(Items from a dataset)
╔══
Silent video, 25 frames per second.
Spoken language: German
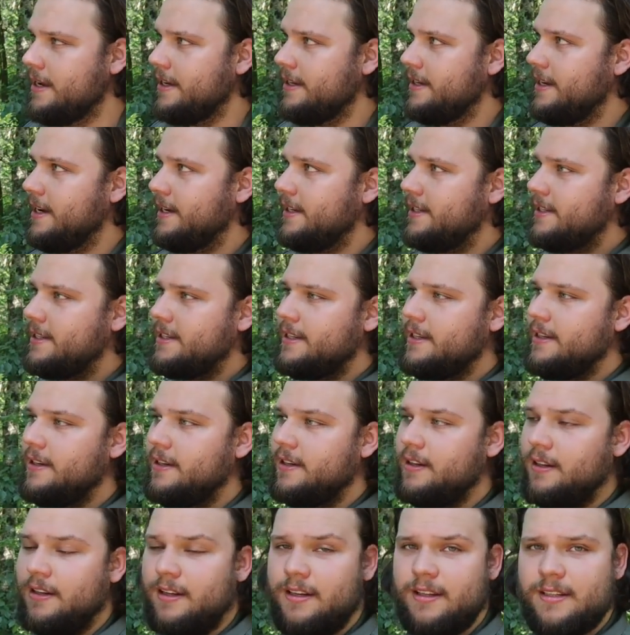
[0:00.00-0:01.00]
Das
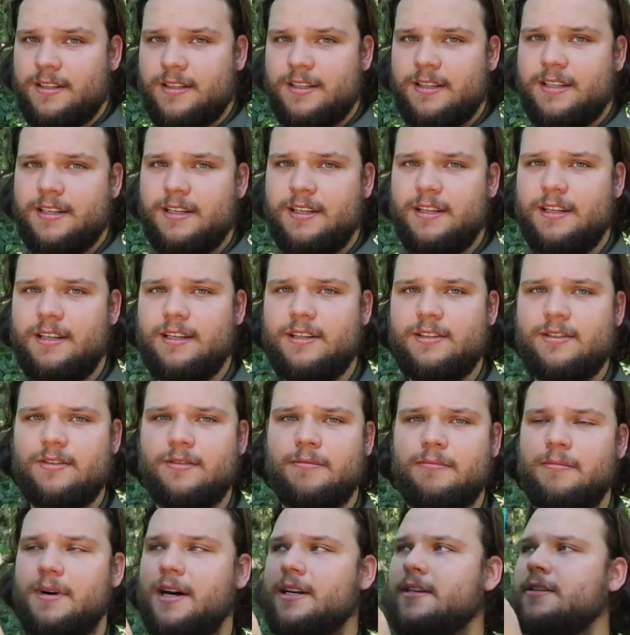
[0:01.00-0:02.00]
hier ist die
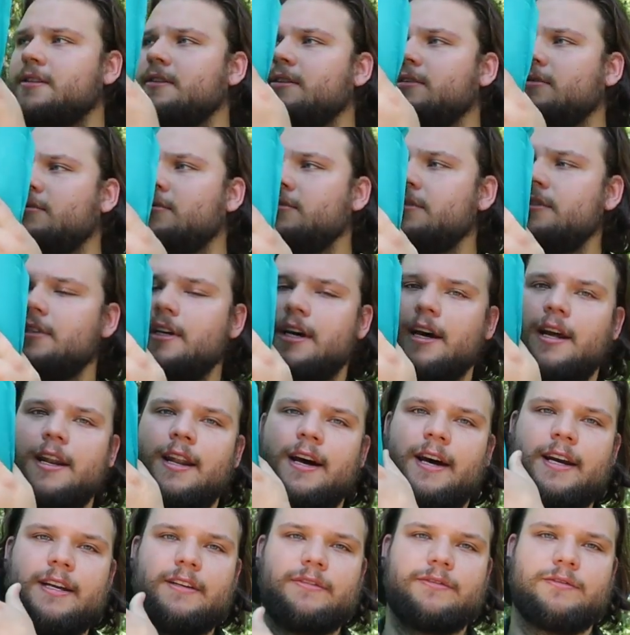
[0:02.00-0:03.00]
Isomatte
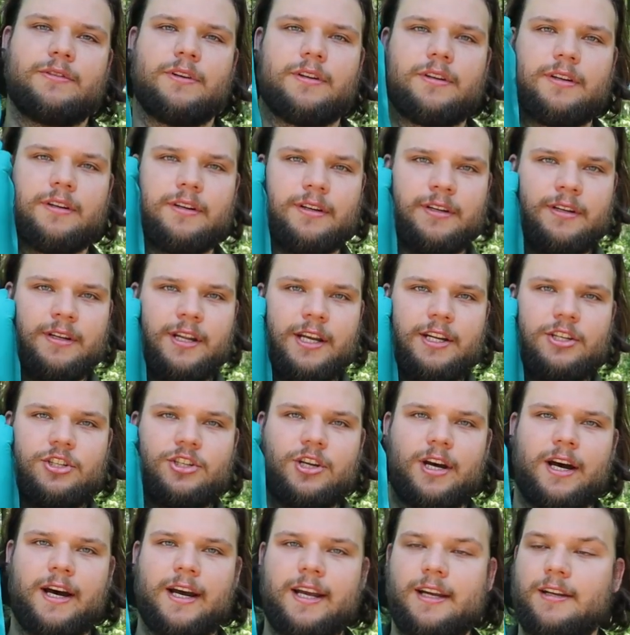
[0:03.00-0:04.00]
Ultralight von
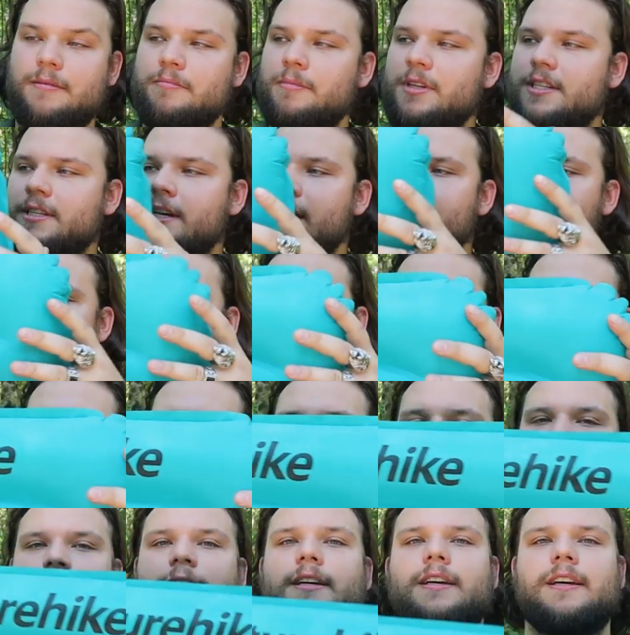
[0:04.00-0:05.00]
Nature Hike mit
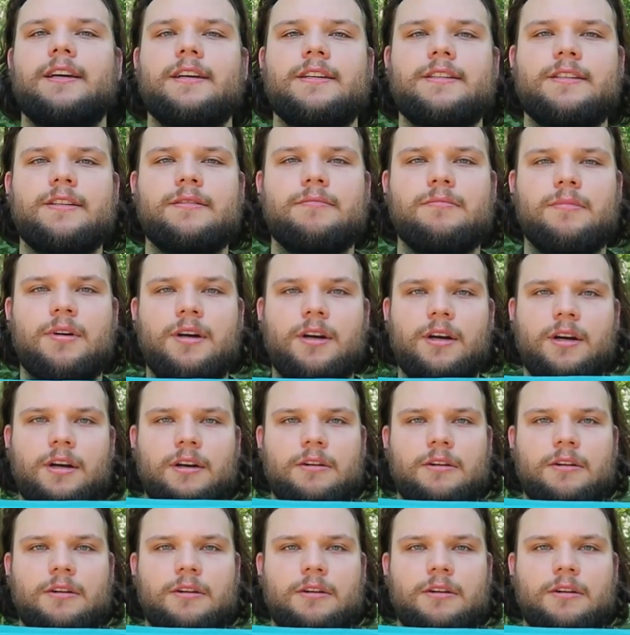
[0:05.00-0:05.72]
integriertem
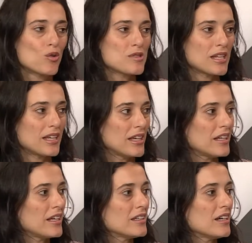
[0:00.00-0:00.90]

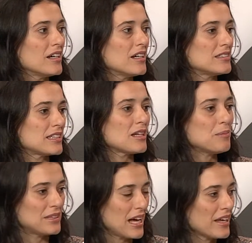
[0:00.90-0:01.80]
conseguirem uh, se
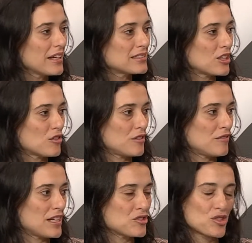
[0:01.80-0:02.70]
adaptar a essa nova
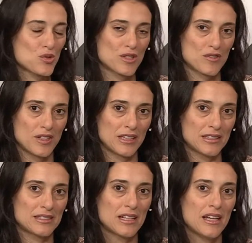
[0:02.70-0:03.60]
fase de suas
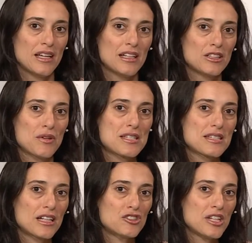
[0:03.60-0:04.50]
vidas. Uhum. Então,
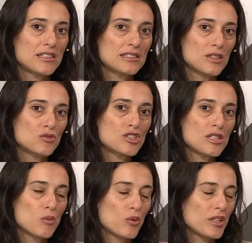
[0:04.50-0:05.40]
essas cartilhas são
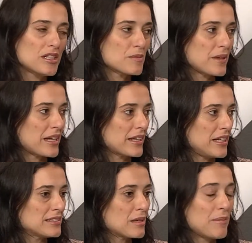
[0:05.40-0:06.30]
distribuídas para
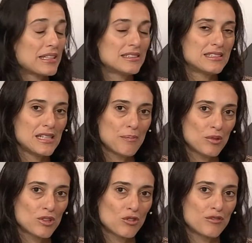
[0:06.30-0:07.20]
aqueles que
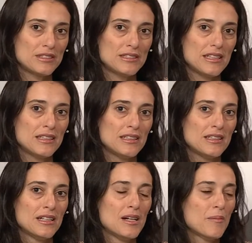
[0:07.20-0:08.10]
participam da
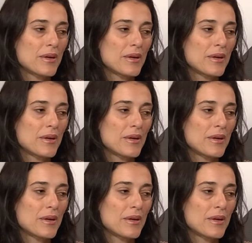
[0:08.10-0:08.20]
oficina, uhum.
╚══
DIRECTIONS FOR THIS TASK: The records above are to be reproduced exactly; the pictures are to be left out.

RESPONSE:
Silent video, 25 frames per second.
Spoken language: German
[0:00.00-0:01.00]
Das
[0:01.00-0:02.00]
hier ist die
[0:02.00-0:03.00]
Isomatte
[0:03.00-0:04.00]
Ultralight von
[0:04.00-0:05.00]
Nature Hike mit
[0:05.00-0:05.72]
integriertem
[0:00.00-0:00.90]

[0:00.90-0:01.80]
conseguirem uh, se
[0:01.80-0:02.70]
adaptar a essa nova
[0:02.70-0:03.60]
fase de suas
[0:03.60-0:04.50]
vidas. Uhum. Então,
[0:04.50-0:05.40]
essas cartilhas são
[0:05.40-0:06.30]
distribuídas para
[0:06.30-0:07.20]
aqueles que
[0:07.20-0:08.10]
participam da
[0:08.10-0:08.20]
oficina, uhum.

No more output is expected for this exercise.